▶ PROBLEM DETAILS:
When you copy the entries, match them exactly and omit the pictures.

○ ○ ○ ○ ○ ○ ○

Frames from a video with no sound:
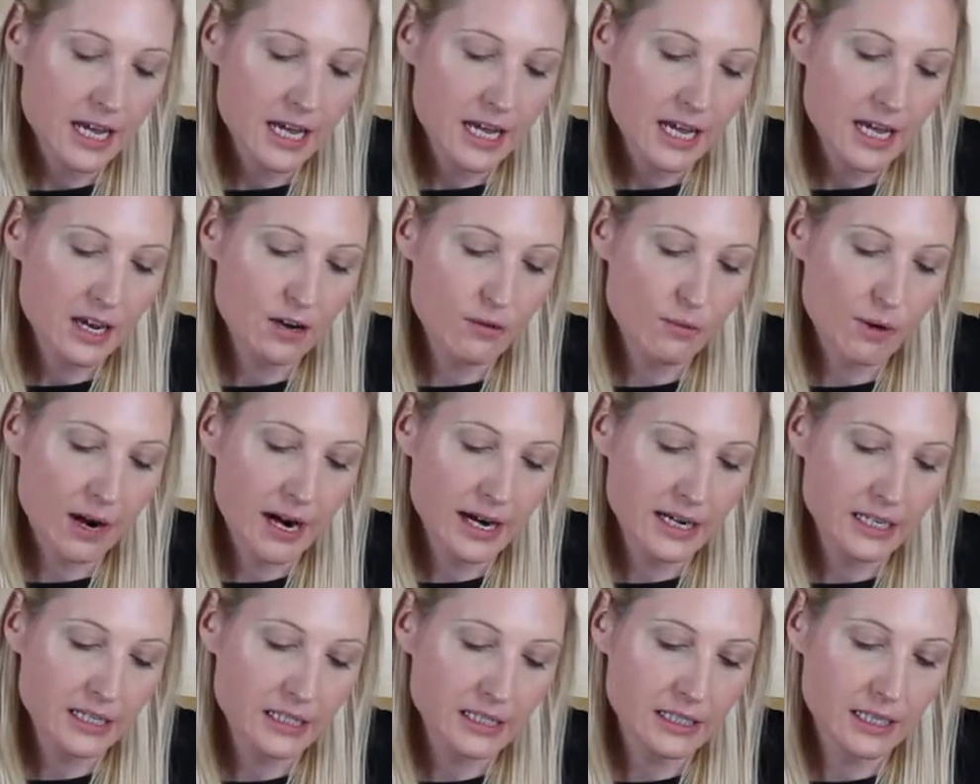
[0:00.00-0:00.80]
He
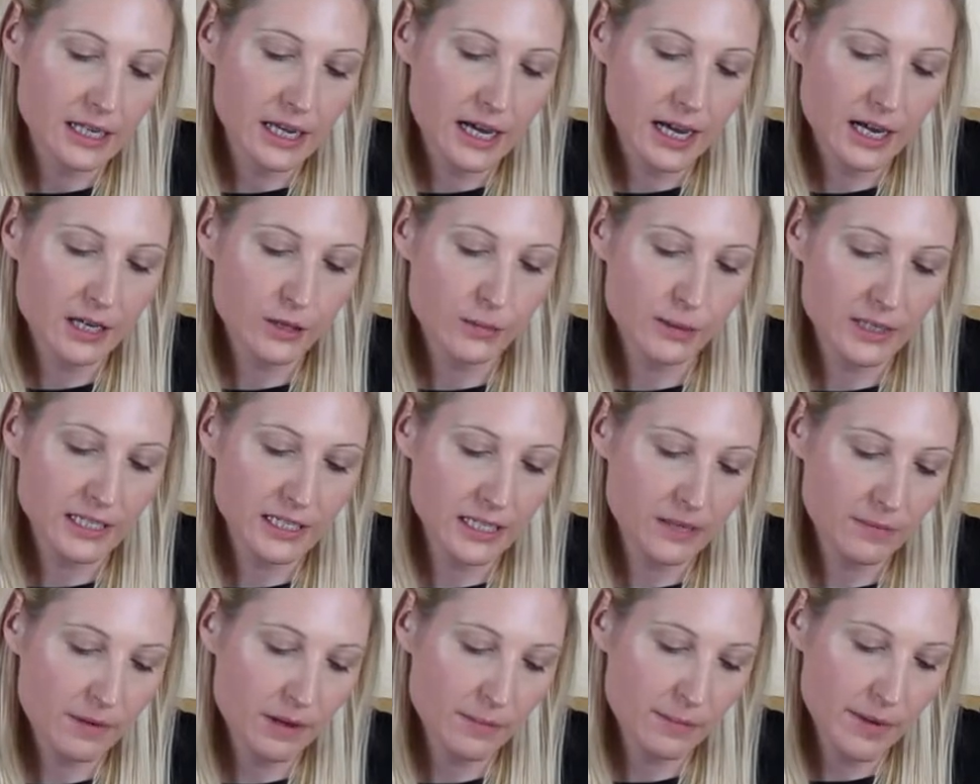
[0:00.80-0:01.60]
writes, "How do I
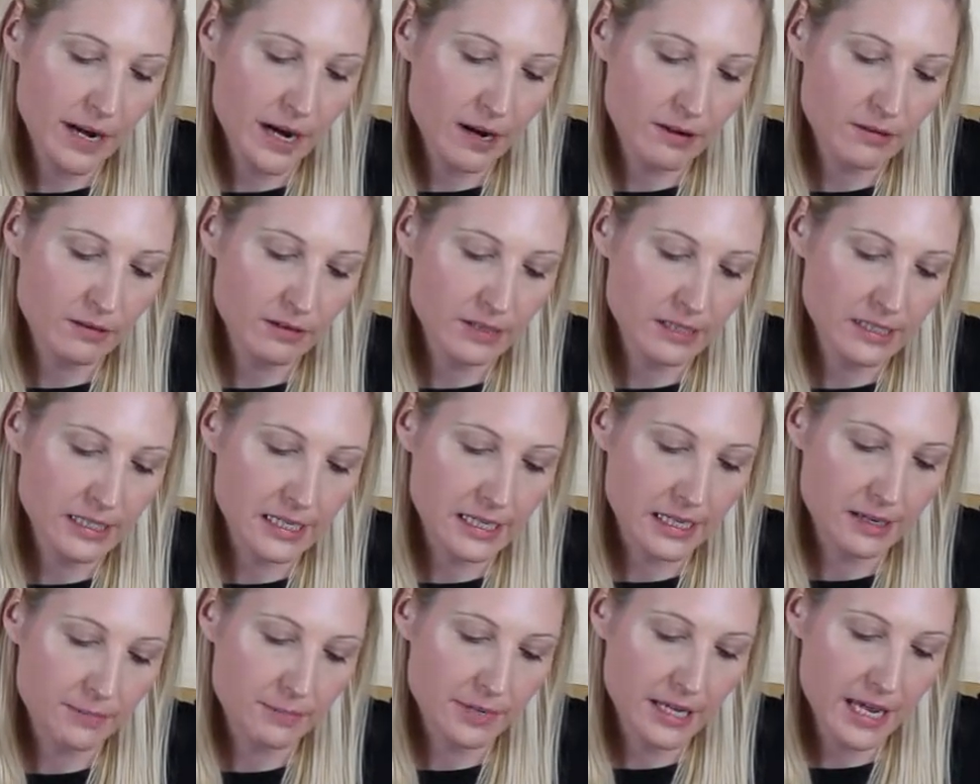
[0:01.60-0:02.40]
tell my
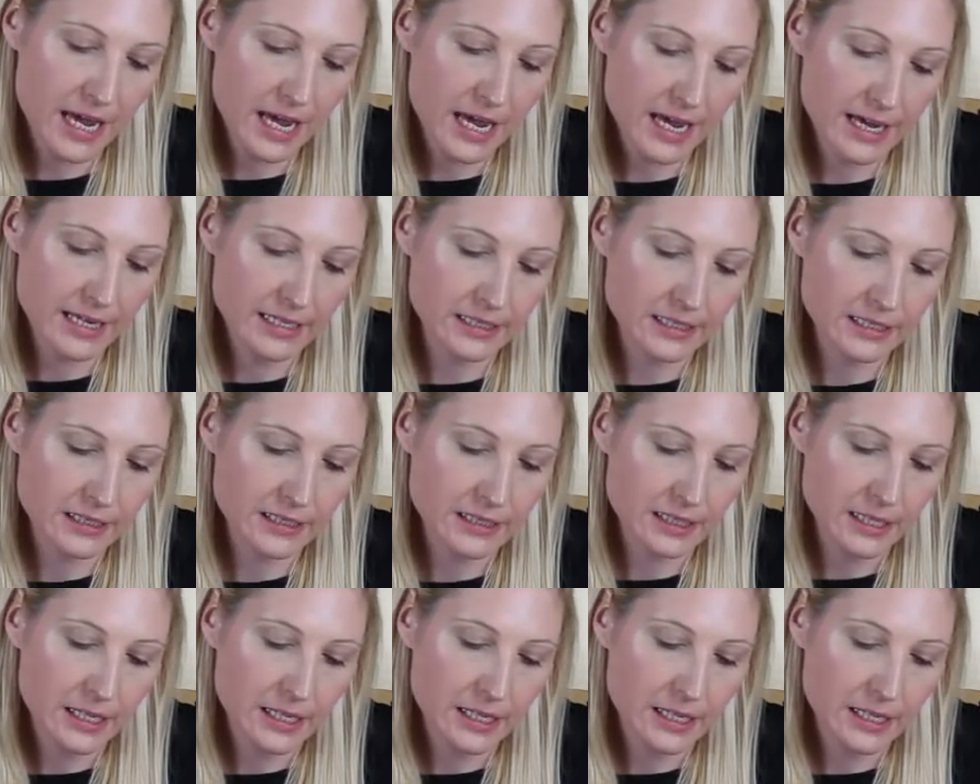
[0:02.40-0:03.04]
parents I'm gay?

○ ○ ○ ○ ○ ○ ○

▶ TASK ANSWER:
Frames from a video with no sound:
[0:00.00-0:00.80]
He
[0:00.80-0:01.60]
writes, "How do I
[0:01.60-0:02.40]
tell my
[0:02.40-0:03.04]
parents I'm gay?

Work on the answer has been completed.